To me, combat isn't slow because there are too many monster hit points and too many rounds. Combat is slow because players aren't ready when their turn comes up, they don't know what they want to do, they want to talk out options with other players, and they don't just decide right away and roll the dice right away. Players tend to make combat slow, not necessarily the game mechanics.

Yeah, I hear you. The thing is, I play with different people who play different systems, some of whom are quick to pick up new systems and some not that much; I also play with a few new players (some of which are quick, some not that much). And in the end, we've discussed these issues but they still crop up. So I have the choice of (a) brining this up all the time, but I don't feel like doing it because people are having fun nonetheless and butt-kicking for people to act quicker is not fun; or (b) choose playgroups that have only quick players in them, but we have fun with our slow(er) friends too, again this is not a solution I contemplate.

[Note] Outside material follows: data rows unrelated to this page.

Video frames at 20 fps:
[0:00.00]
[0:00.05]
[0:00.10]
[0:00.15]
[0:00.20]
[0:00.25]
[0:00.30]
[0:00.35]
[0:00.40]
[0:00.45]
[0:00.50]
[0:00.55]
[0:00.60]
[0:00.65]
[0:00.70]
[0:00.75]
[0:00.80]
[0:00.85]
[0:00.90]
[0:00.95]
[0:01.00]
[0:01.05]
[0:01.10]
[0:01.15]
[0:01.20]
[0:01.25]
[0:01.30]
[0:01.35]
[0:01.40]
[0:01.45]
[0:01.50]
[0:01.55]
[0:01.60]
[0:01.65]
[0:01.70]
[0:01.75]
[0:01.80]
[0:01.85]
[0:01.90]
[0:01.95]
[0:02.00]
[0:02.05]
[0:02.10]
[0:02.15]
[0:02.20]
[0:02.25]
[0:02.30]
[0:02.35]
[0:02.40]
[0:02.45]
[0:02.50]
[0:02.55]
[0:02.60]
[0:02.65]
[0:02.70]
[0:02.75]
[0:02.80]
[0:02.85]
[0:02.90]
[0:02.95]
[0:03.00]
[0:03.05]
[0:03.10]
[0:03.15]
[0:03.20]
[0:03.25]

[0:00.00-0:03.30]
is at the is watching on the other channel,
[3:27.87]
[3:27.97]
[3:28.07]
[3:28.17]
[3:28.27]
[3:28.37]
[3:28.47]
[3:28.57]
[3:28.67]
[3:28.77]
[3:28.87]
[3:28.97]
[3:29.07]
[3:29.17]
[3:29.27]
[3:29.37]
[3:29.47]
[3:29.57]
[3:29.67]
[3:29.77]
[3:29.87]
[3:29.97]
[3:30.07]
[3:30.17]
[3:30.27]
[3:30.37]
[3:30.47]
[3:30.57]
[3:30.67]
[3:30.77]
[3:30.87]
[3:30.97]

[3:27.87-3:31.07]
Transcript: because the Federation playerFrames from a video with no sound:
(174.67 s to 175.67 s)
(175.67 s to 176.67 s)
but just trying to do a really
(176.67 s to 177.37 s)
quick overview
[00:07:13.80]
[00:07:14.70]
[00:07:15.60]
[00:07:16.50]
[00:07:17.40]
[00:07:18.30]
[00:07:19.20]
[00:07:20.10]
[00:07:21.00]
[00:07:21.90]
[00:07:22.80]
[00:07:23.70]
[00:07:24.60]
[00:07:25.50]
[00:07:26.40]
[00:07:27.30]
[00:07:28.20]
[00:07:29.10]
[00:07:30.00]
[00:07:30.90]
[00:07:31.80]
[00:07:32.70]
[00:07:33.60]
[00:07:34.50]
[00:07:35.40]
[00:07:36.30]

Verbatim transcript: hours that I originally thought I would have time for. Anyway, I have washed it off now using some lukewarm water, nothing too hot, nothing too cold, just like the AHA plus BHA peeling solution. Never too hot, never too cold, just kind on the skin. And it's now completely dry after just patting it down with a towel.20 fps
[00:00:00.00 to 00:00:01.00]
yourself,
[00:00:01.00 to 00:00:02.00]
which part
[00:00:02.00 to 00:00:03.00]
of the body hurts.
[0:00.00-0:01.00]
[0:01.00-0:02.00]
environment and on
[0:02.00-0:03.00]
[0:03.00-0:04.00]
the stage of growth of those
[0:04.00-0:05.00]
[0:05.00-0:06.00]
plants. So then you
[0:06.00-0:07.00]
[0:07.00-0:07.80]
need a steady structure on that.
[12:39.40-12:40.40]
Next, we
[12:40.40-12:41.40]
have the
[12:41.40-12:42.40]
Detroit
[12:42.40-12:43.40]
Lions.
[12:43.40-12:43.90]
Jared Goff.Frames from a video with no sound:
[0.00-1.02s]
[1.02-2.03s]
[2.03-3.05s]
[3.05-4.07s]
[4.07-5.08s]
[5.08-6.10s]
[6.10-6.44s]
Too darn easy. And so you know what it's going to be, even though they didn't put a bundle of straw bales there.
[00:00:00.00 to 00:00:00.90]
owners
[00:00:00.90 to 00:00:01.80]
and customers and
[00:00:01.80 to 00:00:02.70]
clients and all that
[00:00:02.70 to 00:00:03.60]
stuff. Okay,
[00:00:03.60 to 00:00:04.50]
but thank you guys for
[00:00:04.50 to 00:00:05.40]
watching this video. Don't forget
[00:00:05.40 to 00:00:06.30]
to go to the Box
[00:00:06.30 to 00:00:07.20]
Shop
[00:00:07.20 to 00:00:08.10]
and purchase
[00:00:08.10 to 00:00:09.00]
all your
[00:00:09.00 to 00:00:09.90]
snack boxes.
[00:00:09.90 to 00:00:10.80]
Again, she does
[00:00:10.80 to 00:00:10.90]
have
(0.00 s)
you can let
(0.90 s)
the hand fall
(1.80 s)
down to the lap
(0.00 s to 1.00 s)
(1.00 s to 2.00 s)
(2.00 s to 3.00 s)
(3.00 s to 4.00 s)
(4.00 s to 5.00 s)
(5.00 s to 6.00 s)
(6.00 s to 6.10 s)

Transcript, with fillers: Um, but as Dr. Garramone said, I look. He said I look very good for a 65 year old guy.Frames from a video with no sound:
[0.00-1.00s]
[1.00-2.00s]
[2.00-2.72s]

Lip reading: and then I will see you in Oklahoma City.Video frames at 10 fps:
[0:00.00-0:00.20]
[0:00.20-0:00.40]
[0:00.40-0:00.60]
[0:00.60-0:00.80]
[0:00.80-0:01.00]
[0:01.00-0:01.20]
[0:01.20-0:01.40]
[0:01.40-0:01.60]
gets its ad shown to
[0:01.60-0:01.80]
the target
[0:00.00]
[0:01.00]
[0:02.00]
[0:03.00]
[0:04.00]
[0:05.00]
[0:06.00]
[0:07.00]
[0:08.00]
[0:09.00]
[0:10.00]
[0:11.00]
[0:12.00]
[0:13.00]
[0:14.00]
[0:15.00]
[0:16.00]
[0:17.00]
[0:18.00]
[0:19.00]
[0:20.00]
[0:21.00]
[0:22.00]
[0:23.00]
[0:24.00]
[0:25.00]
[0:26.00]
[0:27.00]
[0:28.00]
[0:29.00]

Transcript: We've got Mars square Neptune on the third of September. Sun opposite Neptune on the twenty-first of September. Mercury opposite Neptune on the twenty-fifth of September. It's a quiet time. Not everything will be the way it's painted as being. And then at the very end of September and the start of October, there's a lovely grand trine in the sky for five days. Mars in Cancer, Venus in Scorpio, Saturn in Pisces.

Really, I can point fingers at my gaming table to identify who takes longer to play, but in the end, my finger ends up pointing at the rules books as the main antagonist. People are people and I can't expect that'll change anytime soon. It's the game that should adapt to them, not the other way around. The 4E system is great, but too complex (read: to get a diversified group of people to play it and end battles in a reasonable time, for my taste. Not too complex in an absolute, is-it-understandable-at-all kind of way).